Assigned task:
Without including any pictures, copy every line below exactly.

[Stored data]

——

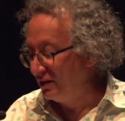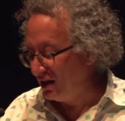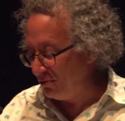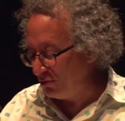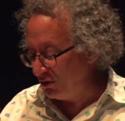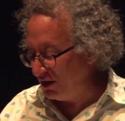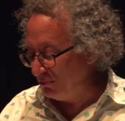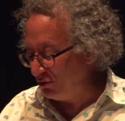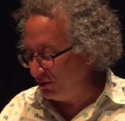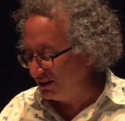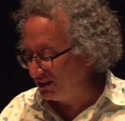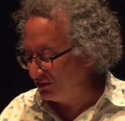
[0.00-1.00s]
Gamboni
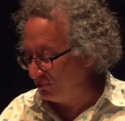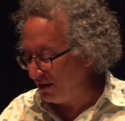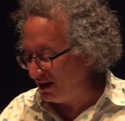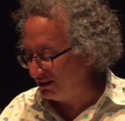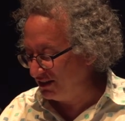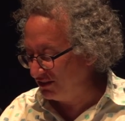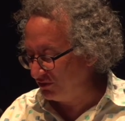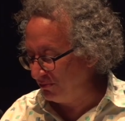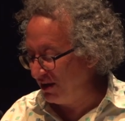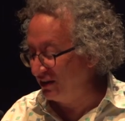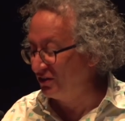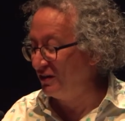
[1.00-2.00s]
points to a passage
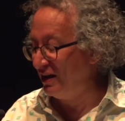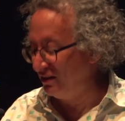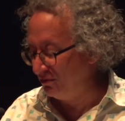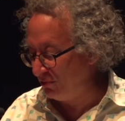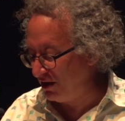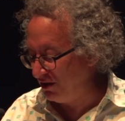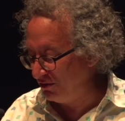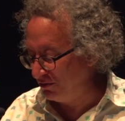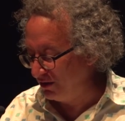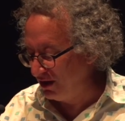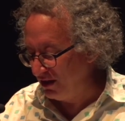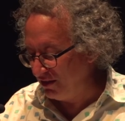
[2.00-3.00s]
from Edgar Allan
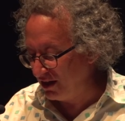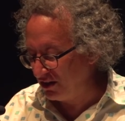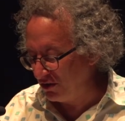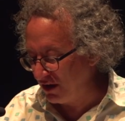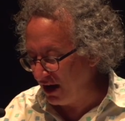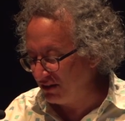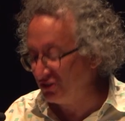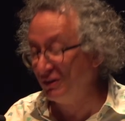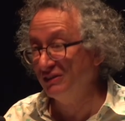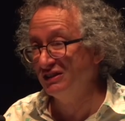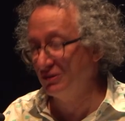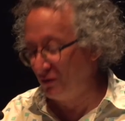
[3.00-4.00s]
Poe that Gauguin
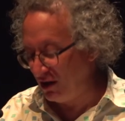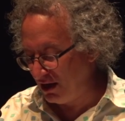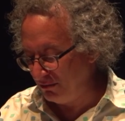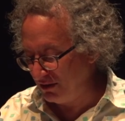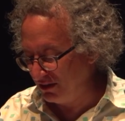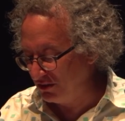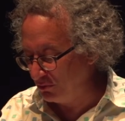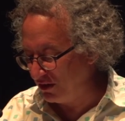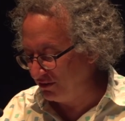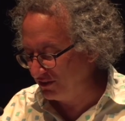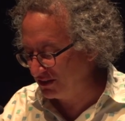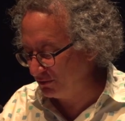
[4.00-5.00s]
transcribed into
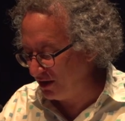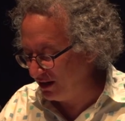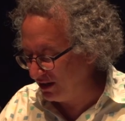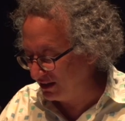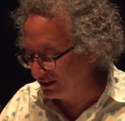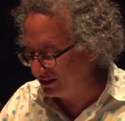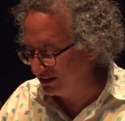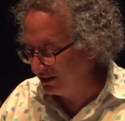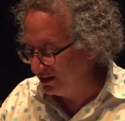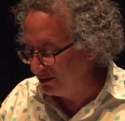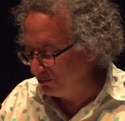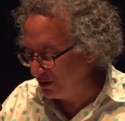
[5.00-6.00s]
one of his writings.
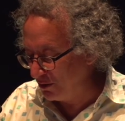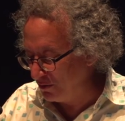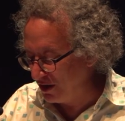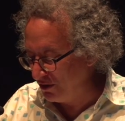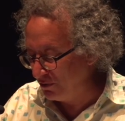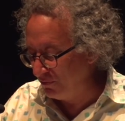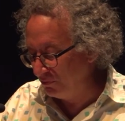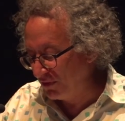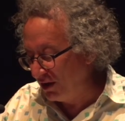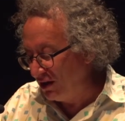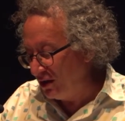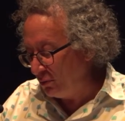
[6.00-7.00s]
Poe wrote,
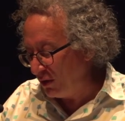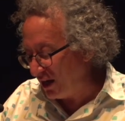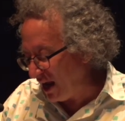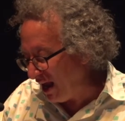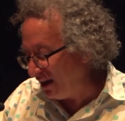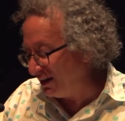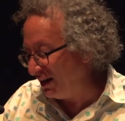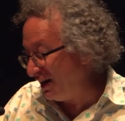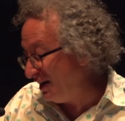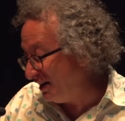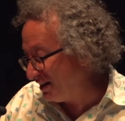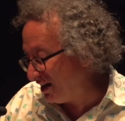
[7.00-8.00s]
We can at
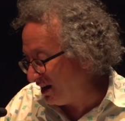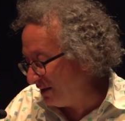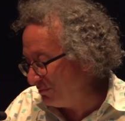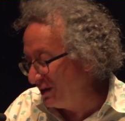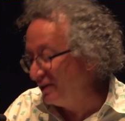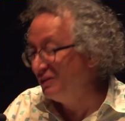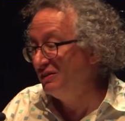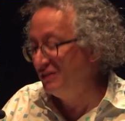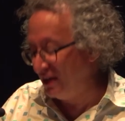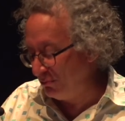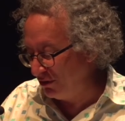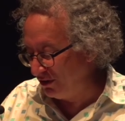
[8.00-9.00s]
any time
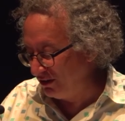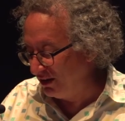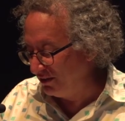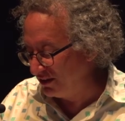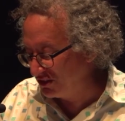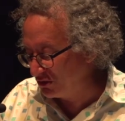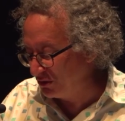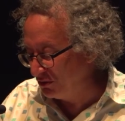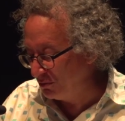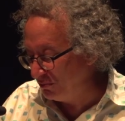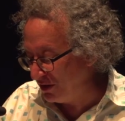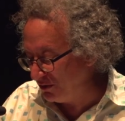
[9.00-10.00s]
double the
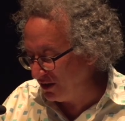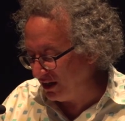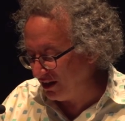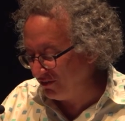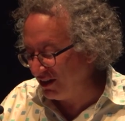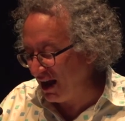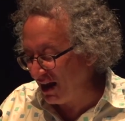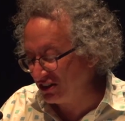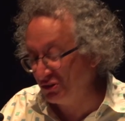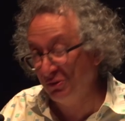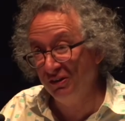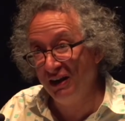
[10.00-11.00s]
true beauty of an
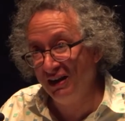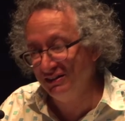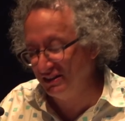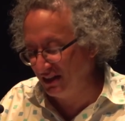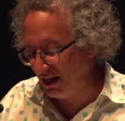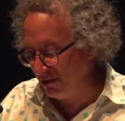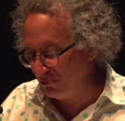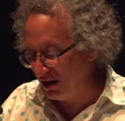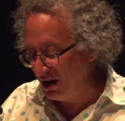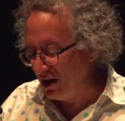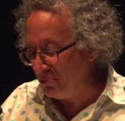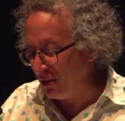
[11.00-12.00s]
actual landscape
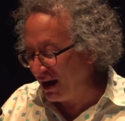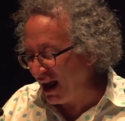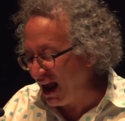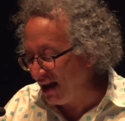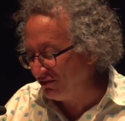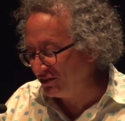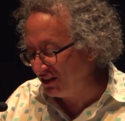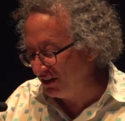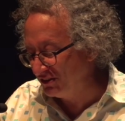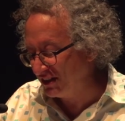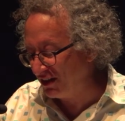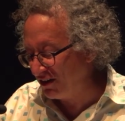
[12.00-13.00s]
by half
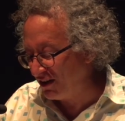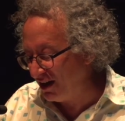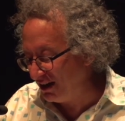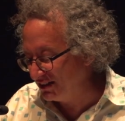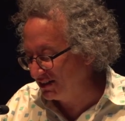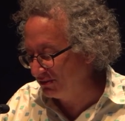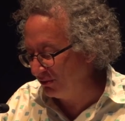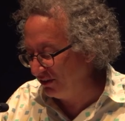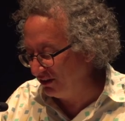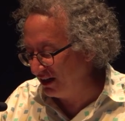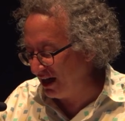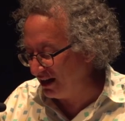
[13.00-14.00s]
closing our eyes as we
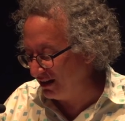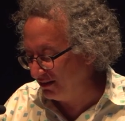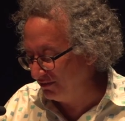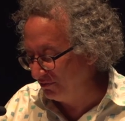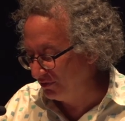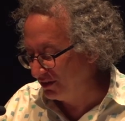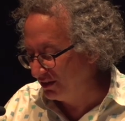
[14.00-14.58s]
look at it.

——

Exercise answer:
[0.00-1.00s]
Gamboni
[1.00-2.00s]
points to a passage
[2.00-3.00s]
from Edgar Allan
[3.00-4.00s]
Poe that Gauguin
[4.00-5.00s]
transcribed into
[5.00-6.00s]
one of his writings.
[6.00-7.00s]
Poe wrote,
[7.00-8.00s]
We can at
[8.00-9.00s]
any time
[9.00-10.00s]
double the
[10.00-11.00s]
true beauty of an
[11.00-12.00s]
actual landscape
[12.00-13.00s]
by half
[13.00-14.00s]
closing our eyes as we
[14.00-14.58s]
look at it.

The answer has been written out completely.